Source data:
Content starts
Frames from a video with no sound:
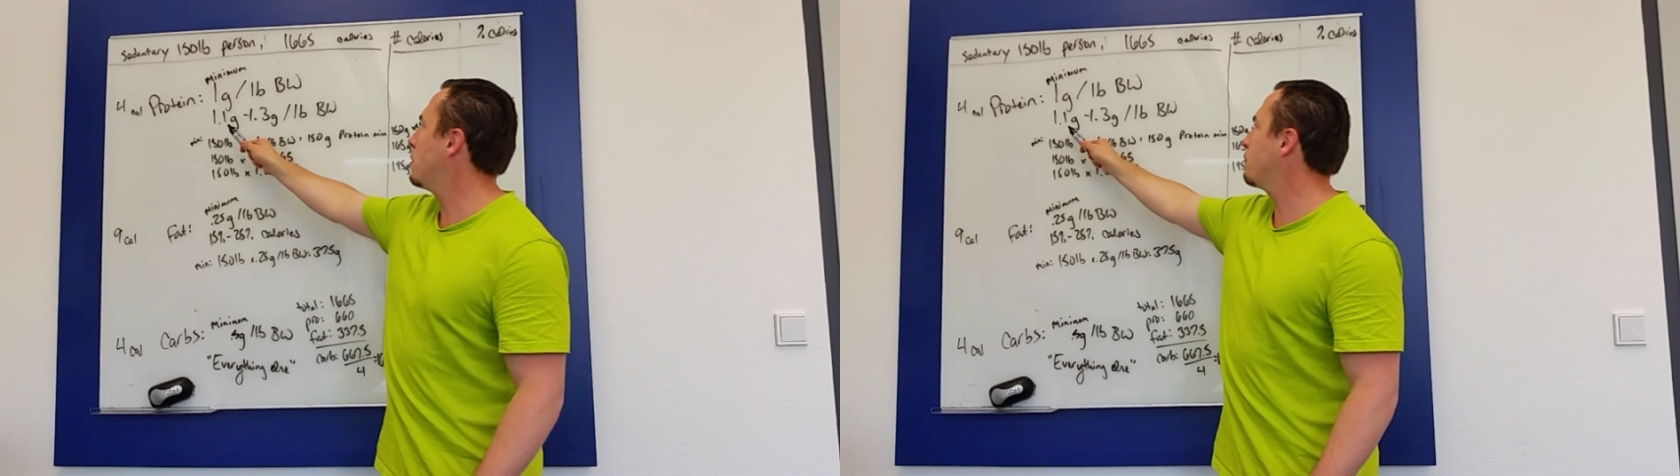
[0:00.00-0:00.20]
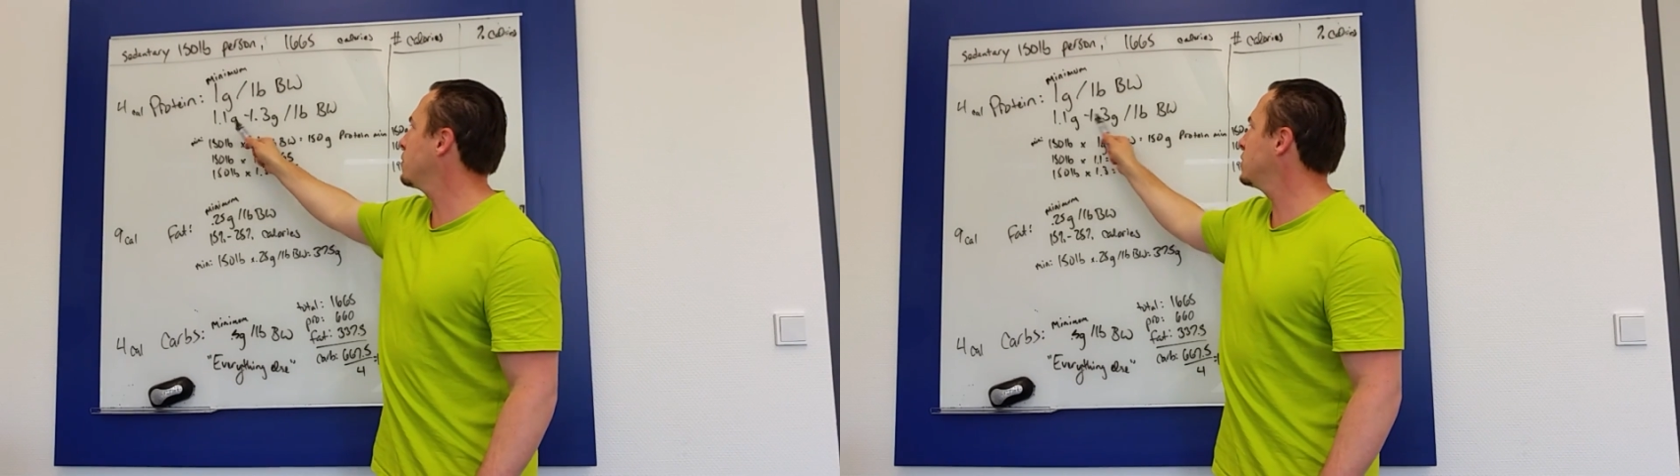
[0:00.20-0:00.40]

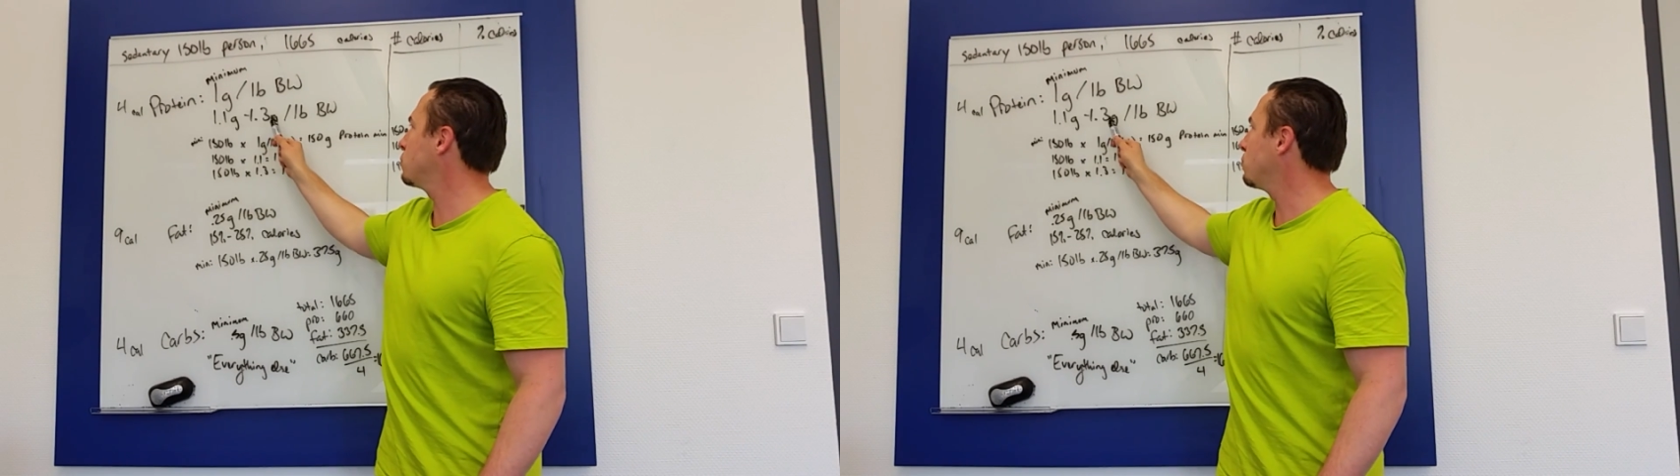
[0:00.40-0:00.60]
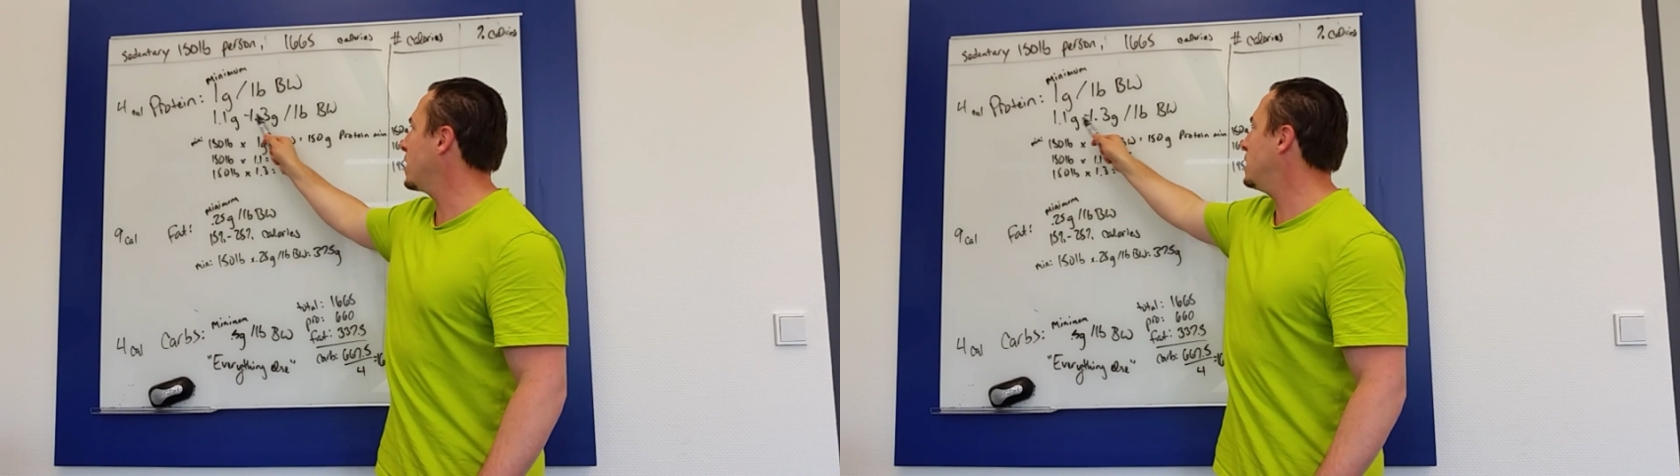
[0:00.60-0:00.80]
But for
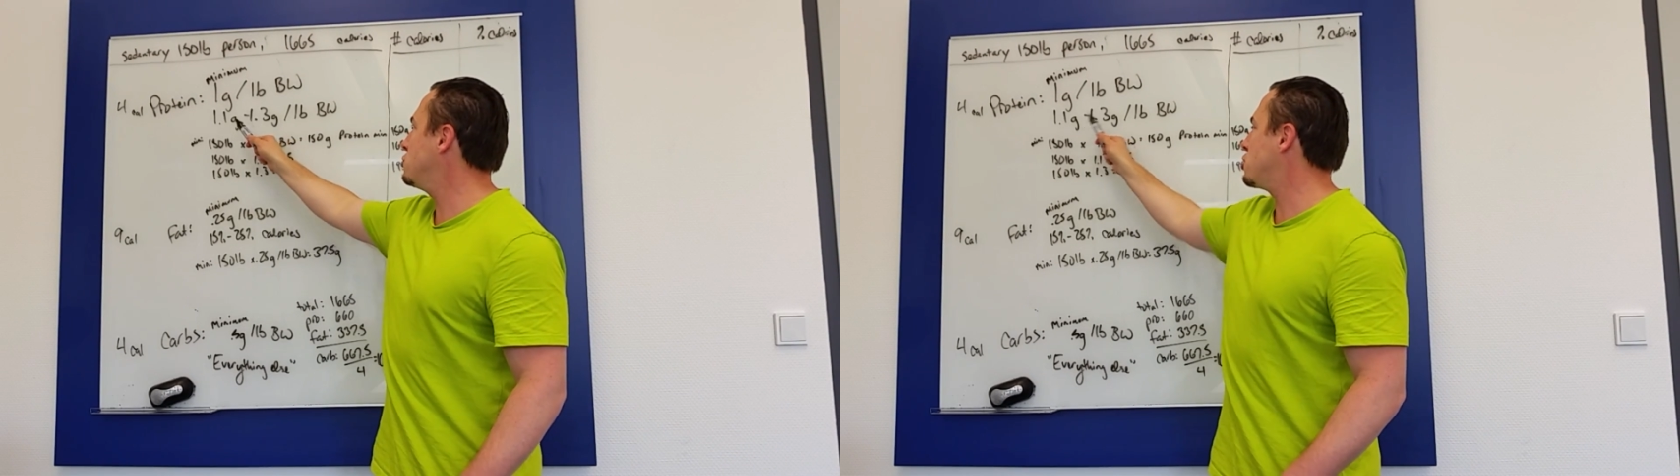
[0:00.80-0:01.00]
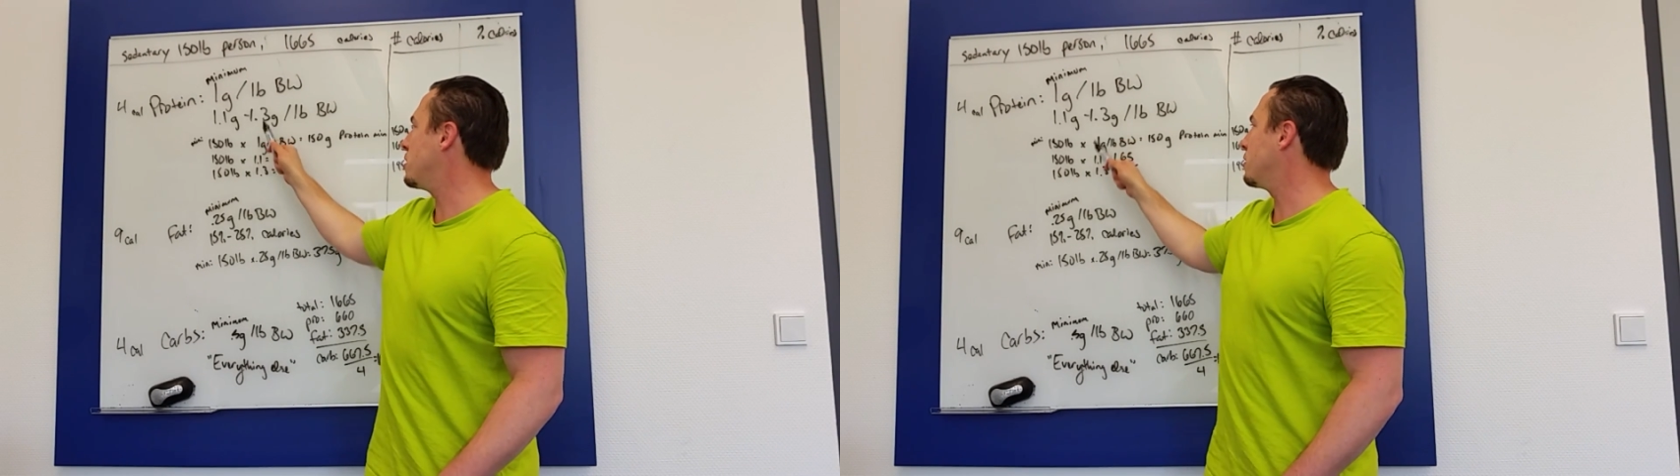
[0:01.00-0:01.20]
this
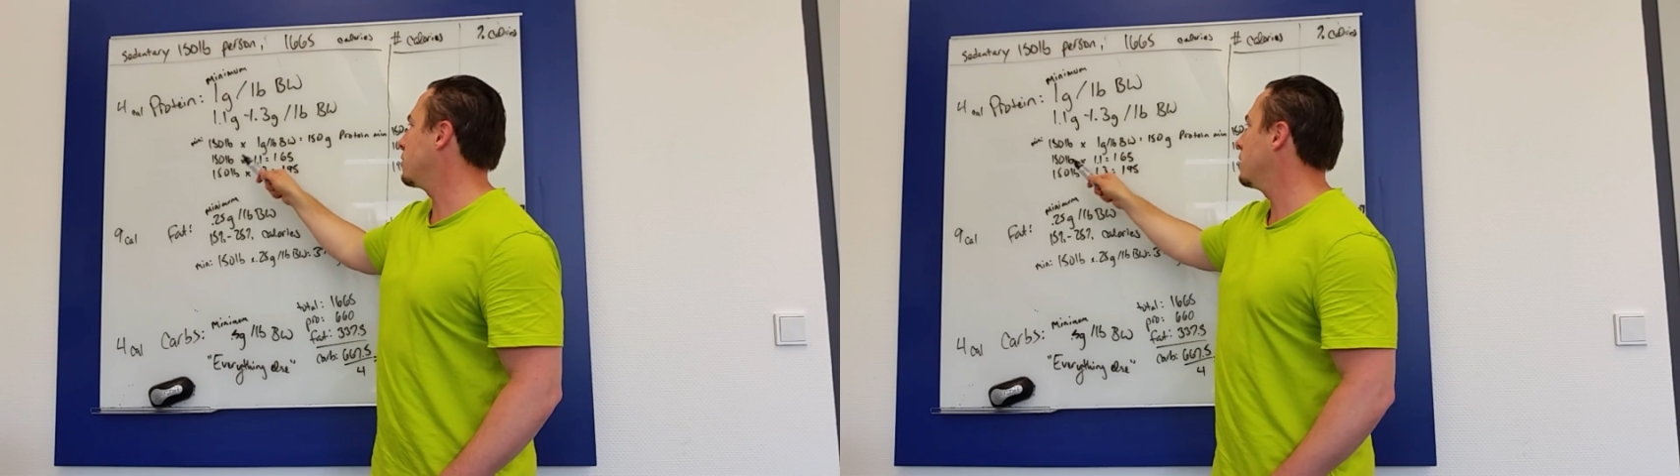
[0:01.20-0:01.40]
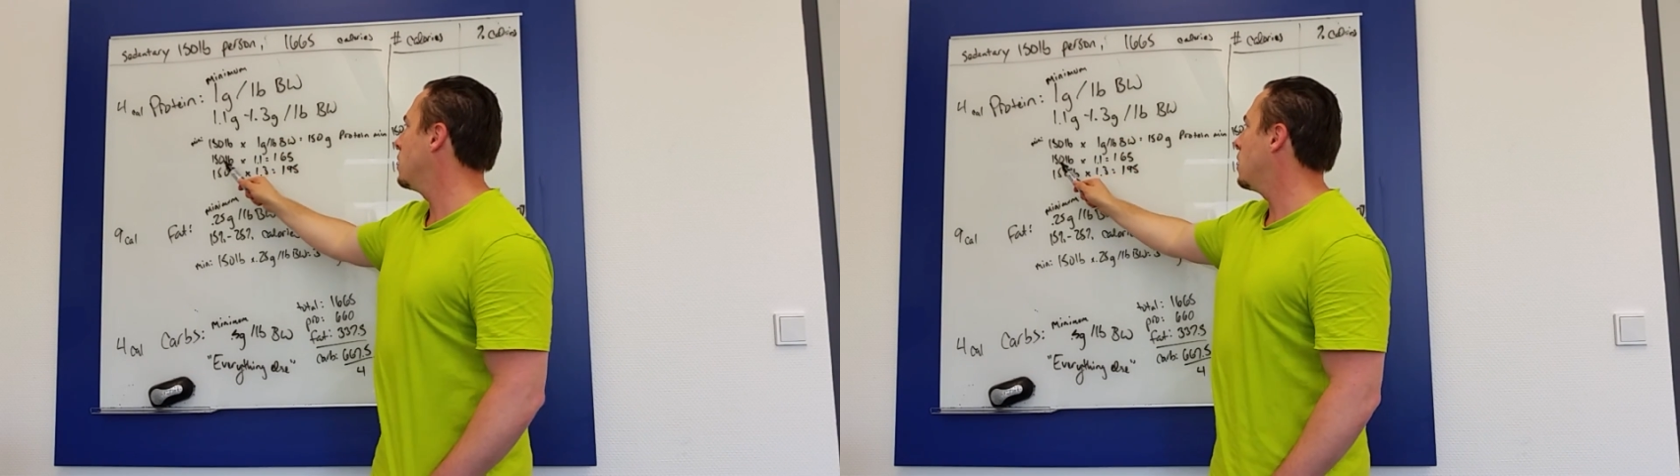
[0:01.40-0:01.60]
range
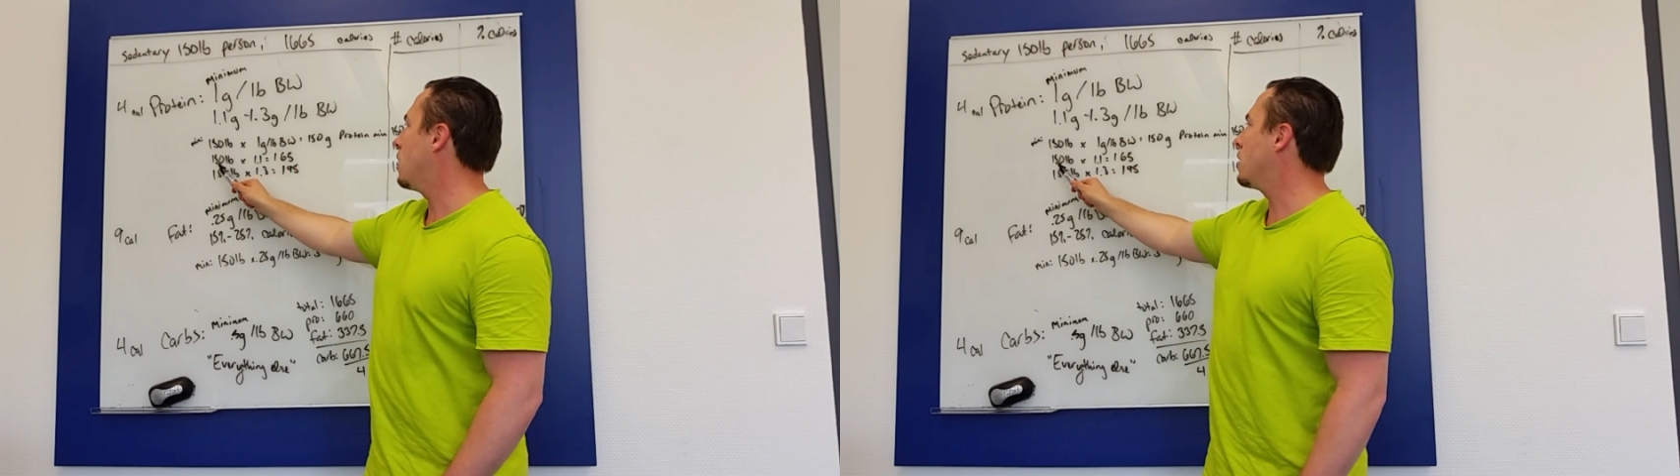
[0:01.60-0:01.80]
here,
Content ends
> _Prompt_:
Extract precisely the lines beginning at the line containing "[0:00.40-0:00.60]" and ending at the last line of the entries above, exactly as written and with no pictures.

> _Result of the task_:
[0:00.40-0:00.60]
[0:00.60-0:00.80]
But for
[0:00.80-0:01.00]
[0:01.00-0:01.20]
this
[0:01.20-0:01.40]
[0:01.40-0:01.60]
range
[0:01.60-0:01.80]
here,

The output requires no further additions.